Q&A.

My teen and I are in an office filling out paperwork and the last question asks her how apprehensive she is about dental work.
She stares at me. “Why on earth,” she asks me in her reasonable way, “would I reveal anything like that?”
I note it’s a standard question. Her answer: that’s a ridiculous question.
It’s another cold afternoon — a mostly sunny day in Northern Vermont — in a winter where cold has now dragged on well beyond its welcome. We’ve driven a little distance and taken a detour along a river whose middle has thawed. Only its shores are frozen.
A couple of decades now into parenting, I’ve observed children are formed by their parents’ lives — and not, too. She’s driving, and I seem to have taken up residence permanently in her passenger seat — a place I inhabit uneasily and definitely gracelessly. We drive and talk. Youth, I think, repeating the word soundlessly, like a mantra; I’m drawn to its utter ebullience and brashness, like the sunlight we all desperately need.
We remark on the price of gas.
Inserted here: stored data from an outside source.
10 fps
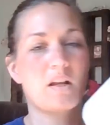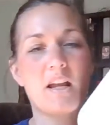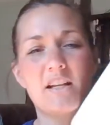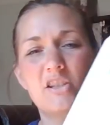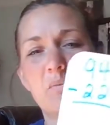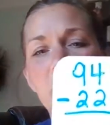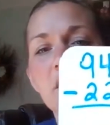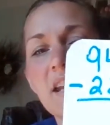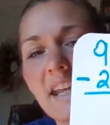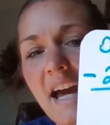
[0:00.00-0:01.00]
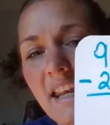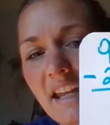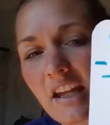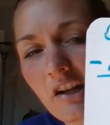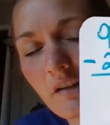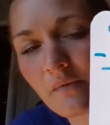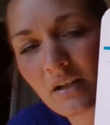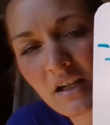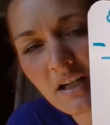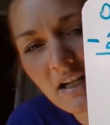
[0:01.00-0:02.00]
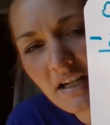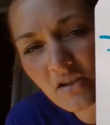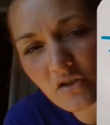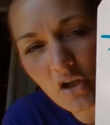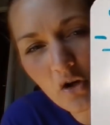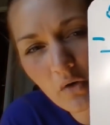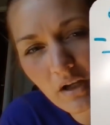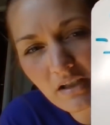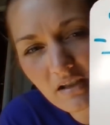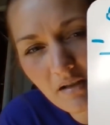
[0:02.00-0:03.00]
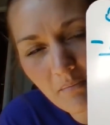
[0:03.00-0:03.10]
Okay, so we're looking at it here. So is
Our sheer luck at the happenstance of living in the Shire of Vermont right now. Of the war in cities and villages and homes on the other side of the globe.
At our house, the icicles on our covered porch are exceptionally skinny and long this year. In the early morning, the ice begins falling in spires that break on the wooden porch. So many questions, and my answers are so poor. Keep asking.